§ What this task involves: All entries are to be retyped without alteration.

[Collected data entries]

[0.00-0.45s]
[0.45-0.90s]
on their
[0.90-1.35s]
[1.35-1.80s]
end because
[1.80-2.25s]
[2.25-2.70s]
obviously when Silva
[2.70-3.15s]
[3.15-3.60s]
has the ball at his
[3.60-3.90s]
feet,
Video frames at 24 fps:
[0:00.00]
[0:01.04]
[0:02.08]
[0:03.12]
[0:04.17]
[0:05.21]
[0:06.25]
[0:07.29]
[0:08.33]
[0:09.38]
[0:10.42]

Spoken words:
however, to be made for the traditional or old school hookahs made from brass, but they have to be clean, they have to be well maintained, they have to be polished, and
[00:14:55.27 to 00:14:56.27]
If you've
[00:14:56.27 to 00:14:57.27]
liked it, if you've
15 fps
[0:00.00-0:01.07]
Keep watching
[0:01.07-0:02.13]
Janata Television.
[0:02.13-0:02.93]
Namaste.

§ Exercise output:
[0.00-0.45s]
[0.45-0.90s]
on their
[0.90-1.35s]
[1.35-1.80s]
end because
[1.80-2.25s]
[2.25-2.70s]
obviously when Silva
[2.70-3.15s]
[3.15-3.60s]
has the ball at his
[3.60-3.90s]
feet,
Video frames at 24 fps:
[0:00.00]
[0:01.04]
[0:02.08]
[0:03.12]
[0:04.17]
[0:05.21]
[0:06.25]
[0:07.29]
[0:08.33]
[0:09.38]
[0:10.42]

Spoken words:
however, to be made for the traditional or old school hookahs made from brass, but they have to be clean, they have to be well maintained, they have to be polished, and
[00:14:55.27 to 00:14:56.27]
If you've
[00:14:56.27 to 00:14:57.27]
liked it, if you've
15 fps
[0:00.00-0:01.07]
Keep watching
[0:01.07-0:02.13]
Janata Television.
[0:02.13-0:02.93]
Namaste.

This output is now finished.